● **TASK REQUIREMENTS**: All pictures are to be excluded when the data below is output verbatim.

----------

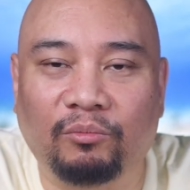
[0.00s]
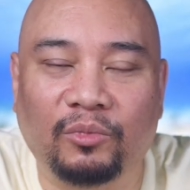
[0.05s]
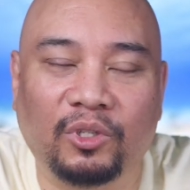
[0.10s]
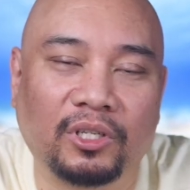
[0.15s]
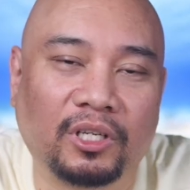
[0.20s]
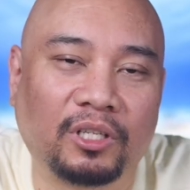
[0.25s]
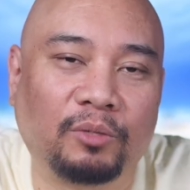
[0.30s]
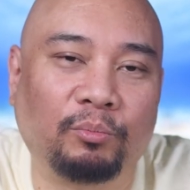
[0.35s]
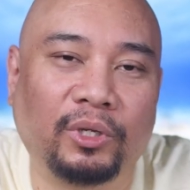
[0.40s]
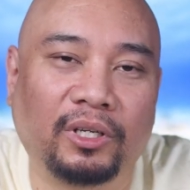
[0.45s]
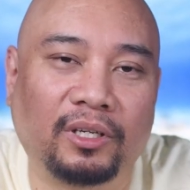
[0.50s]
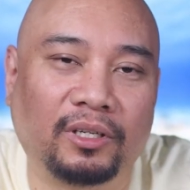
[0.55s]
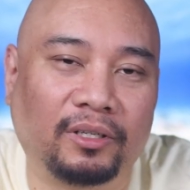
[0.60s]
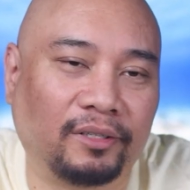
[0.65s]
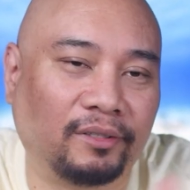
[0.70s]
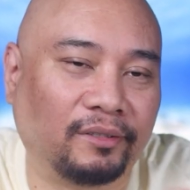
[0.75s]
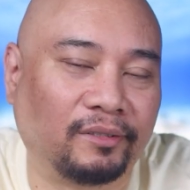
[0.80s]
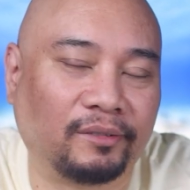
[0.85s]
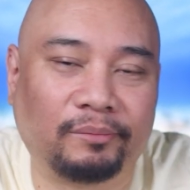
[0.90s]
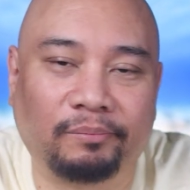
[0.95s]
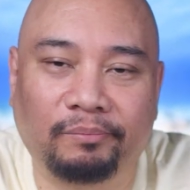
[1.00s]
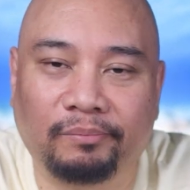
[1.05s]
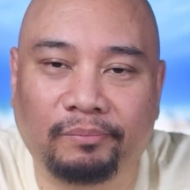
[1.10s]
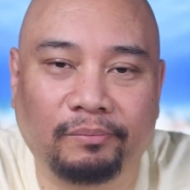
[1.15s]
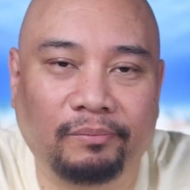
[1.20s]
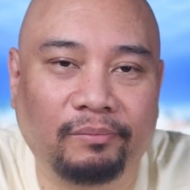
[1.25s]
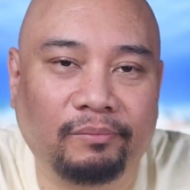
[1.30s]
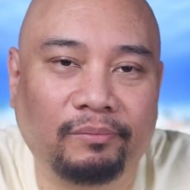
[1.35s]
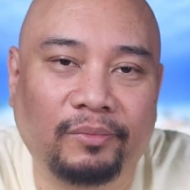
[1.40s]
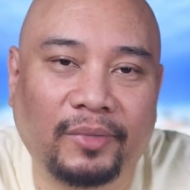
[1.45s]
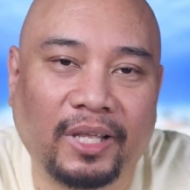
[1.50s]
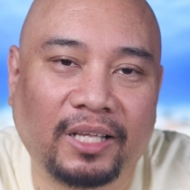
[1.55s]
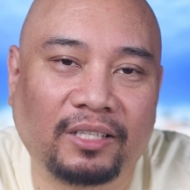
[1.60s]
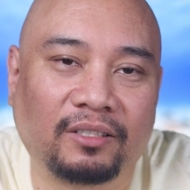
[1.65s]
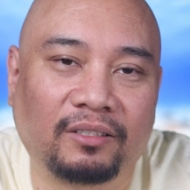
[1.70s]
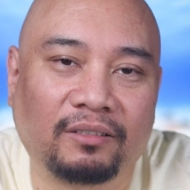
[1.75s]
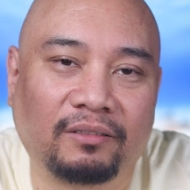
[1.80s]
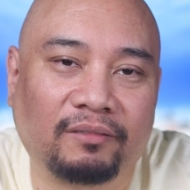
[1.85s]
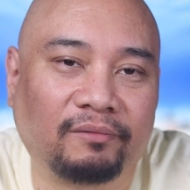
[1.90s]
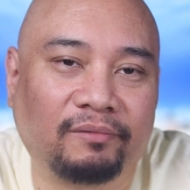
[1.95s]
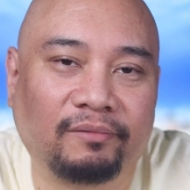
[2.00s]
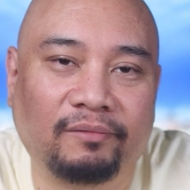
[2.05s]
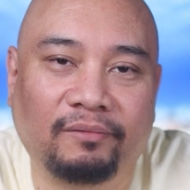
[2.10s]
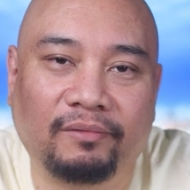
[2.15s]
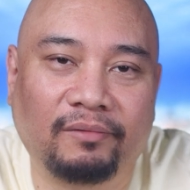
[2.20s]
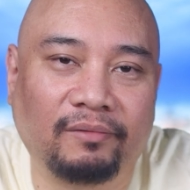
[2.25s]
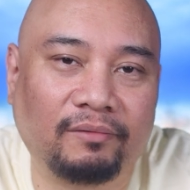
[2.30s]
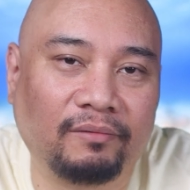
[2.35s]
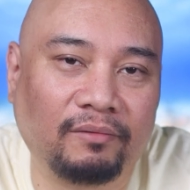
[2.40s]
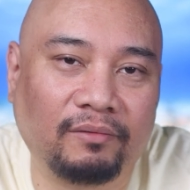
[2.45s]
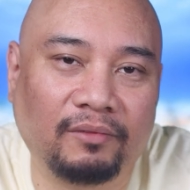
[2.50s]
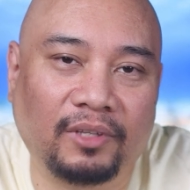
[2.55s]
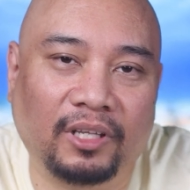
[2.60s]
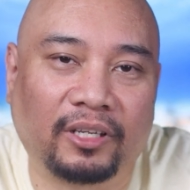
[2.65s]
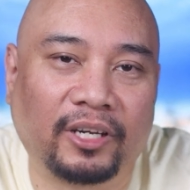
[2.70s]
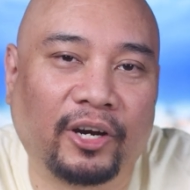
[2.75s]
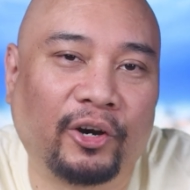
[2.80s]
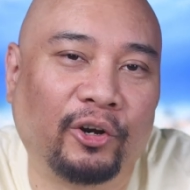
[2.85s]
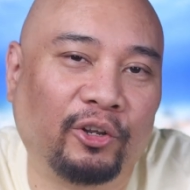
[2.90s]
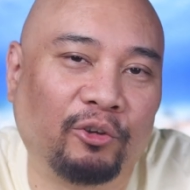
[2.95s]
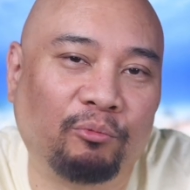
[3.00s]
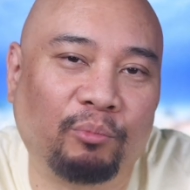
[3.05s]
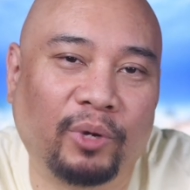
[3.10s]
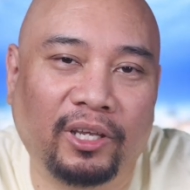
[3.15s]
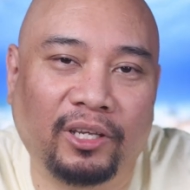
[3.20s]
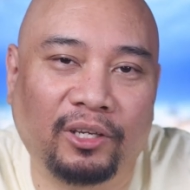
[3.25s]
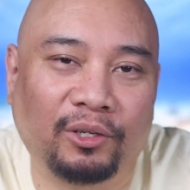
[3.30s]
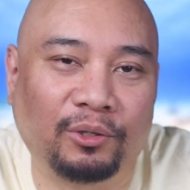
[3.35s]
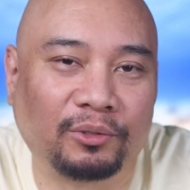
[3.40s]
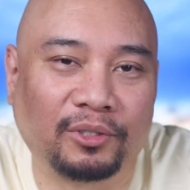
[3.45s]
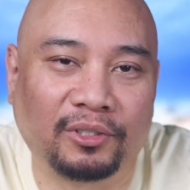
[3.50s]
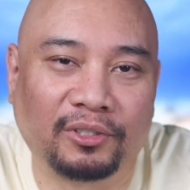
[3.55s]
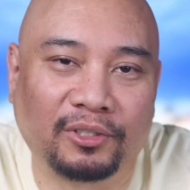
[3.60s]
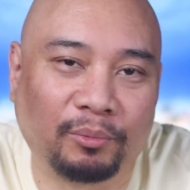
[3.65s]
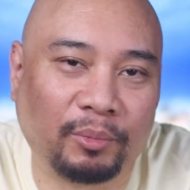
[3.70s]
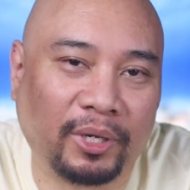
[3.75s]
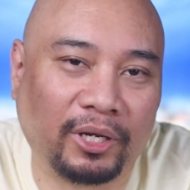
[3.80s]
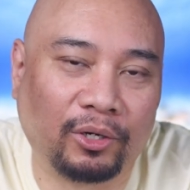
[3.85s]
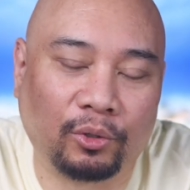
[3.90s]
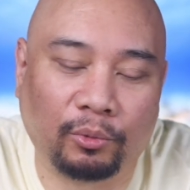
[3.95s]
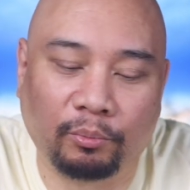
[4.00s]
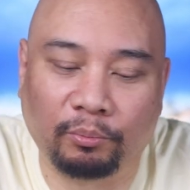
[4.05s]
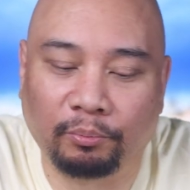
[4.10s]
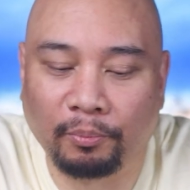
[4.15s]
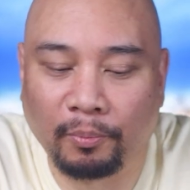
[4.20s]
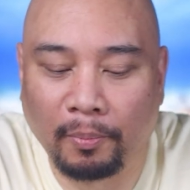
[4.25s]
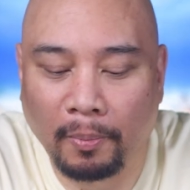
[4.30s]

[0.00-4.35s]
just because that's the entirety of my ecosystem at home.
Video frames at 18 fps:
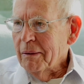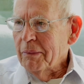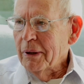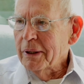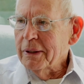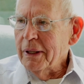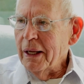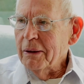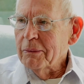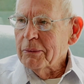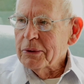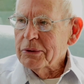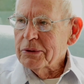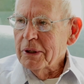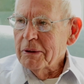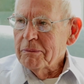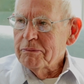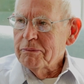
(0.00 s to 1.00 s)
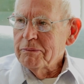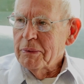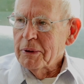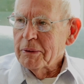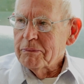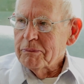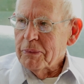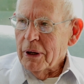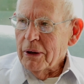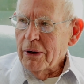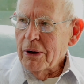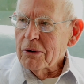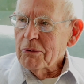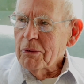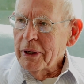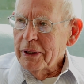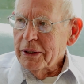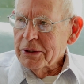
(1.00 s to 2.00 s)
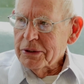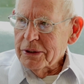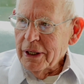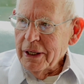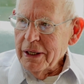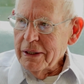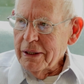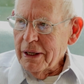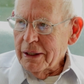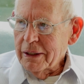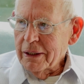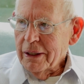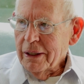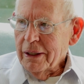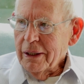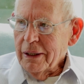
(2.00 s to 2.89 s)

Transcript: But that was a long way to say that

----------

● **EXERCISE RESPONSE**:
[0.00s]
[0.05s]
[0.10s]
[0.15s]
[0.20s]
[0.25s]
[0.30s]
[0.35s]
[0.40s]
[0.45s]
[0.50s]
[0.55s]
[0.60s]
[0.65s]
[0.70s]
[0.75s]
[0.80s]
[0.85s]
[0.90s]
[0.95s]
[1.00s]
[1.05s]
[1.10s]
[1.15s]
[1.20s]
[1.25s]
[1.30s]
[1.35s]
[1.40s]
[1.45s]
[1.50s]
[1.55s]
[1.60s]
[1.65s]
[1.70s]
[1.75s]
[1.80s]
[1.85s]
[1.90s]
[1.95s]
[2.00s]
[2.05s]
[2.10s]
[2.15s]
[2.20s]
[2.25s]
[2.30s]
[2.35s]
[2.40s]
[2.45s]
[2.50s]
[2.55s]
[2.60s]
[2.65s]
[2.70s]
[2.75s]
[2.80s]
[2.85s]
[2.90s]
[2.95s]
[3.00s]
[3.05s]
[3.10s]
[3.15s]
[3.20s]
[3.25s]
[3.30s]
[3.35s]
[3.40s]
[3.45s]
[3.50s]
[3.55s]
[3.60s]
[3.65s]
[3.70s]
[3.75s]
[3.80s]
[3.85s]
[3.90s]
[3.95s]
[4.00s]
[4.05s]
[4.10s]
[4.15s]
[4.20s]
[4.25s]
[4.30s]

[0.00-4.35s]
just because that's the entirety of my ecosystem at home.
Video frames at 18 fps:
(0.00 s to 1.00 s)
(1.00 s to 2.00 s)
(2.00 s to 2.89 s)

Transcript: But that was a long way to say that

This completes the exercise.